WORK INSTRUCTION:
In your reply, repeat every entry exactly and skip over each picture.

DATA:
⟨

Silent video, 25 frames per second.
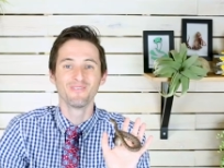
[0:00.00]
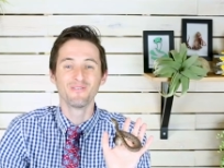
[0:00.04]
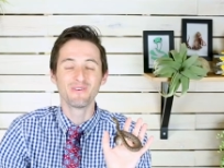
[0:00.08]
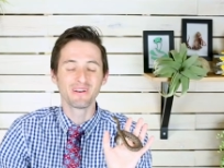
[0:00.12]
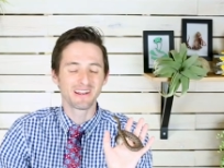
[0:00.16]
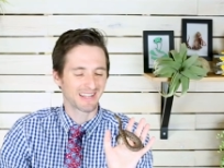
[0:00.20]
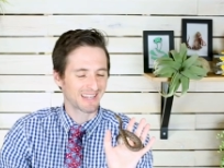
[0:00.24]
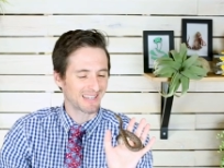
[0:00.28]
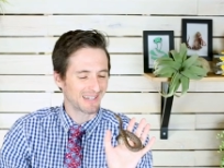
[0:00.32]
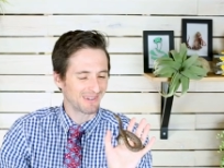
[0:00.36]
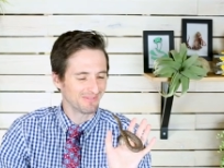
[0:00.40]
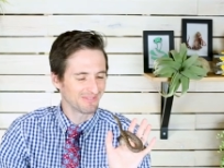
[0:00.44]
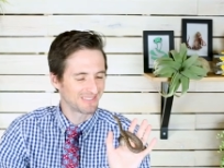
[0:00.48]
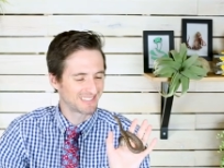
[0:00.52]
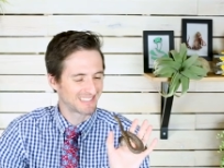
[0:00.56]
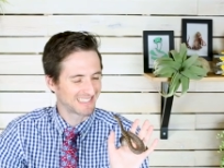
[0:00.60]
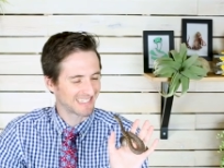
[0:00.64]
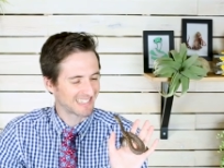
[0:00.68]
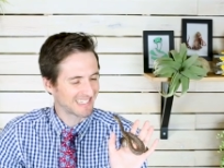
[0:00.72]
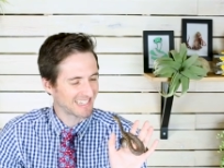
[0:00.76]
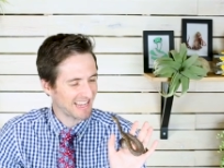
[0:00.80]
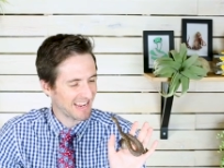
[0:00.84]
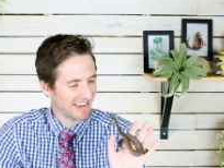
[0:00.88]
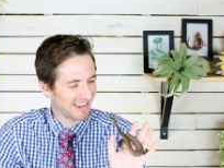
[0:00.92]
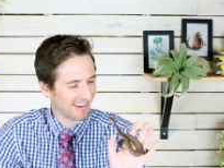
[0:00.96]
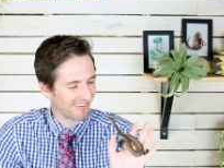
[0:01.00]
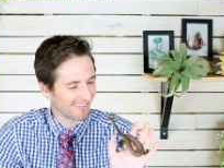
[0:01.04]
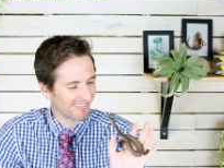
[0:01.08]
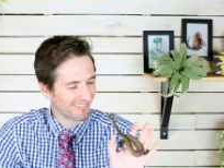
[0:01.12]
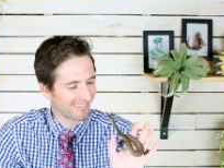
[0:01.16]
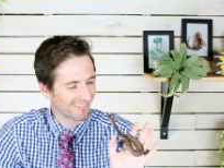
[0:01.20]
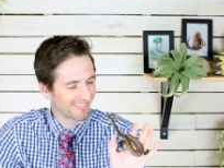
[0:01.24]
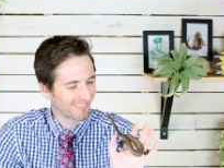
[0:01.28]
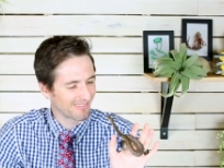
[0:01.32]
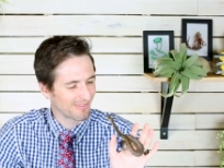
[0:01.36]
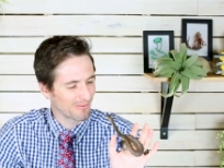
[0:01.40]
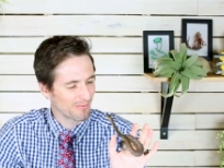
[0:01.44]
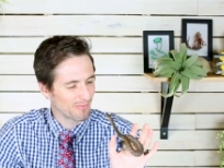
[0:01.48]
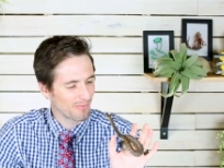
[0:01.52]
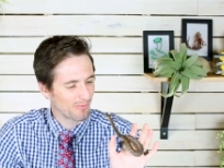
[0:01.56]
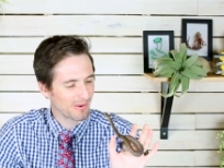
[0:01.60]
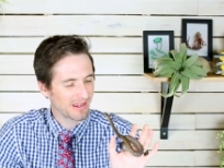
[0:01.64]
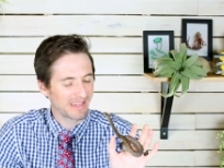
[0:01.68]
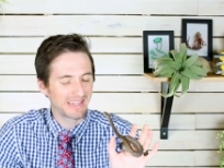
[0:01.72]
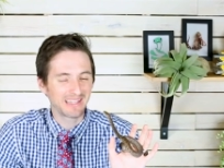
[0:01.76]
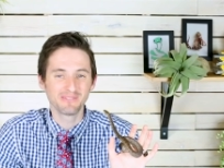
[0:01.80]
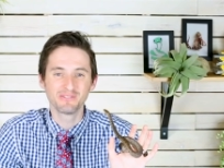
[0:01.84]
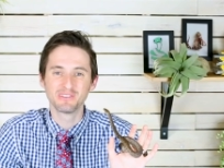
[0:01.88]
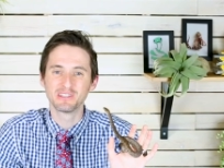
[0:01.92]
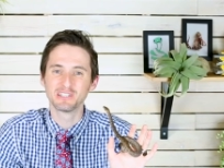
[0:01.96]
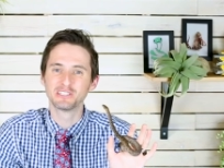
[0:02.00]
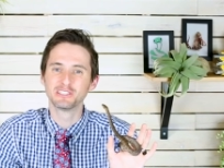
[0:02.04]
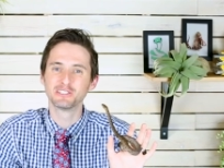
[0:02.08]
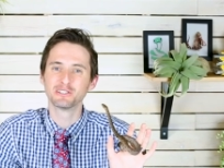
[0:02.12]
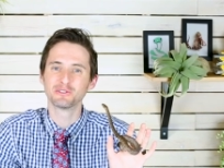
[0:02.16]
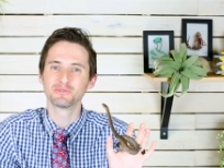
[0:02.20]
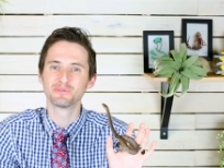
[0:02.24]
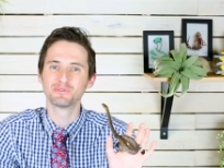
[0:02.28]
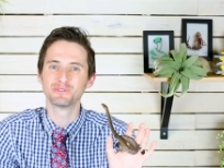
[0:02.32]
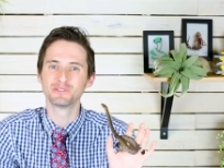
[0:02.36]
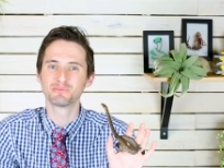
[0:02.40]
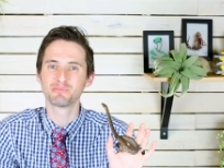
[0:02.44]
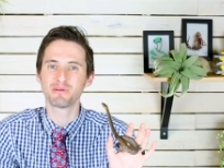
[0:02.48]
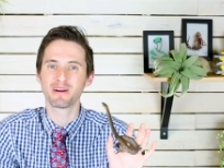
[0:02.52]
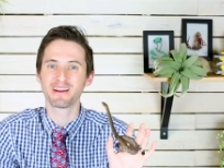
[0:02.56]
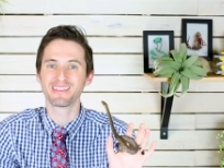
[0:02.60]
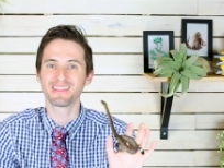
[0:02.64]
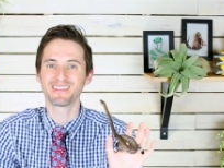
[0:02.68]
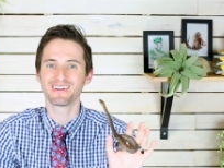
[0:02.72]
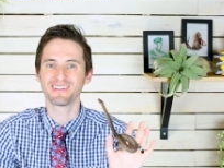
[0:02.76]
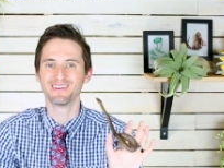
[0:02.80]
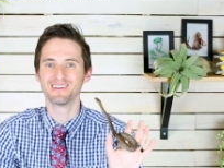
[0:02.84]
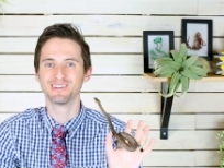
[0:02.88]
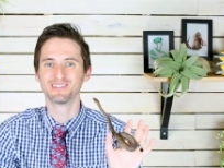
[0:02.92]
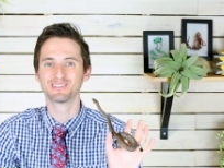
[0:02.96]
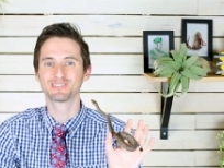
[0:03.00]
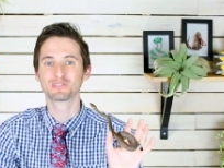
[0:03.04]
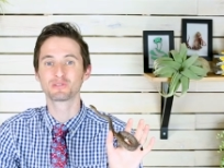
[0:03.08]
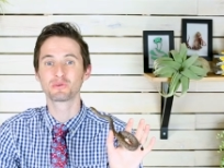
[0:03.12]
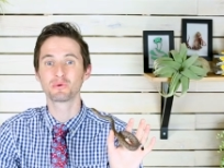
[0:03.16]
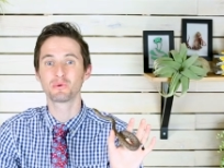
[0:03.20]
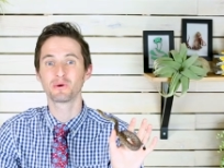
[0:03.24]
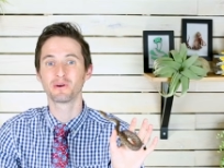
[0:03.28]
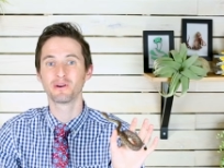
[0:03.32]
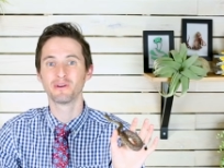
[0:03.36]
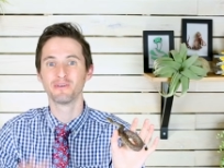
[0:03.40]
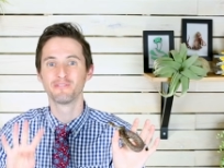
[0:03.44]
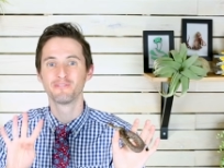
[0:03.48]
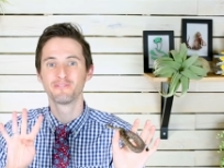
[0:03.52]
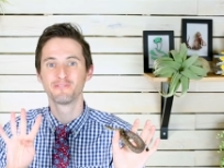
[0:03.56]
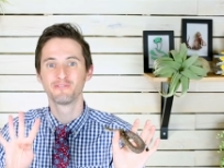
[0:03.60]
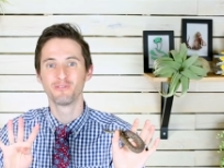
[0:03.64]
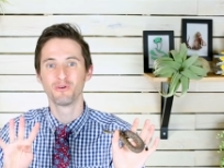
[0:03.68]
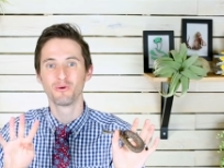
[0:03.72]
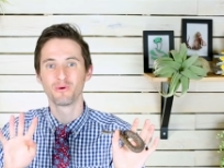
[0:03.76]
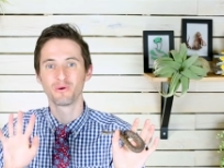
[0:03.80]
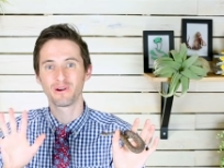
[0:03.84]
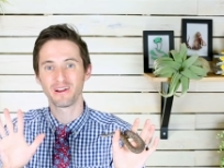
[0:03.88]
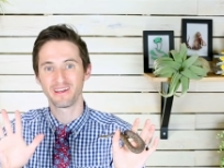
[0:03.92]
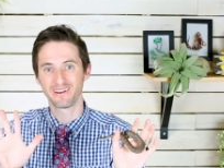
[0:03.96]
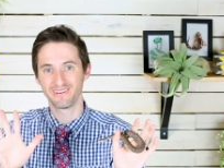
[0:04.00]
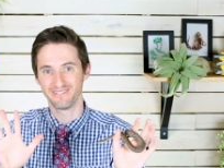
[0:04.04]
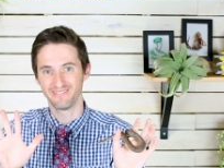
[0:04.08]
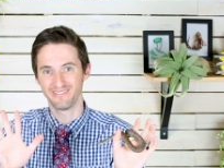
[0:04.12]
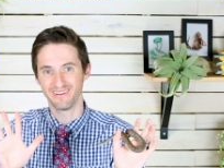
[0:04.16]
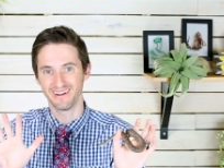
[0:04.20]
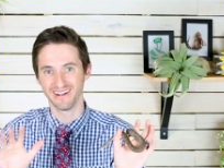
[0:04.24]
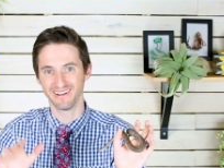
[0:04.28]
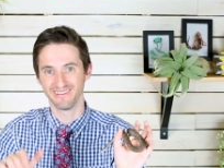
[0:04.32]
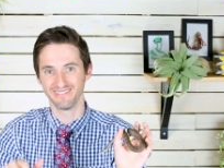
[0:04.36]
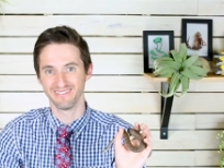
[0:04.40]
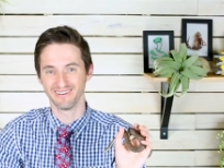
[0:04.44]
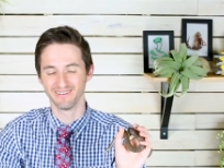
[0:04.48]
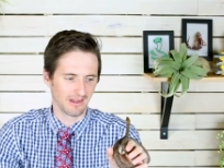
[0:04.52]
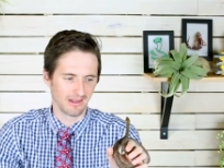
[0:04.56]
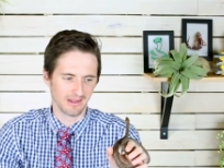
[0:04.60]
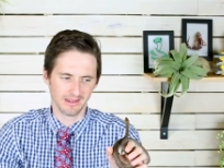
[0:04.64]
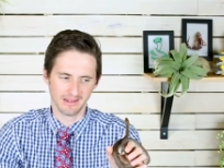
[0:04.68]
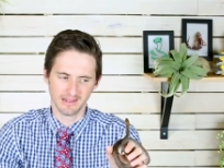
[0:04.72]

When it comes to care, we give the children's python a score of 4 out of 5.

⟩

RESPONSE BOX:
Silent video, 25 frames per second.
[0:00.00]
[0:00.04]
[0:00.08]
[0:00.12]
[0:00.16]
[0:00.20]
[0:00.24]
[0:00.28]
[0:00.32]
[0:00.36]
[0:00.40]
[0:00.44]
[0:00.48]
[0:00.52]
[0:00.56]
[0:00.60]
[0:00.64]
[0:00.68]
[0:00.72]
[0:00.76]
[0:00.80]
[0:00.84]
[0:00.88]
[0:00.92]
[0:00.96]
[0:01.00]
[0:01.04]
[0:01.08]
[0:01.12]
[0:01.16]
[0:01.20]
[0:01.24]
[0:01.28]
[0:01.32]
[0:01.36]
[0:01.40]
[0:01.44]
[0:01.48]
[0:01.52]
[0:01.56]
[0:01.60]
[0:01.64]
[0:01.68]
[0:01.72]
[0:01.76]
[0:01.80]
[0:01.84]
[0:01.88]
[0:01.92]
[0:01.96]
[0:02.00]
[0:02.04]
[0:02.08]
[0:02.12]
[0:02.16]
[0:02.20]
[0:02.24]
[0:02.28]
[0:02.32]
[0:02.36]
[0:02.40]
[0:02.44]
[0:02.48]
[0:02.52]
[0:02.56]
[0:02.60]
[0:02.64]
[0:02.68]
[0:02.72]
[0:02.76]
[0:02.80]
[0:02.84]
[0:02.88]
[0:02.92]
[0:02.96]
[0:03.00]
[0:03.04]
[0:03.08]
[0:03.12]
[0:03.16]
[0:03.20]
[0:03.24]
[0:03.28]
[0:03.32]
[0:03.36]
[0:03.40]
[0:03.44]
[0:03.48]
[0:03.52]
[0:03.56]
[0:03.60]
[0:03.64]
[0:03.68]
[0:03.72]
[0:03.76]
[0:03.80]
[0:03.84]
[0:03.88]
[0:03.92]
[0:03.96]
[0:04.00]
[0:04.04]
[0:04.08]
[0:04.12]
[0:04.16]
[0:04.20]
[0:04.24]
[0:04.28]
[0:04.32]
[0:04.36]
[0:04.40]
[0:04.44]
[0:04.48]
[0:04.52]
[0:04.56]
[0:04.60]
[0:04.64]
[0:04.68]
[0:04.72]

When it comes to care, we give the children's python a score of 4 out of 5.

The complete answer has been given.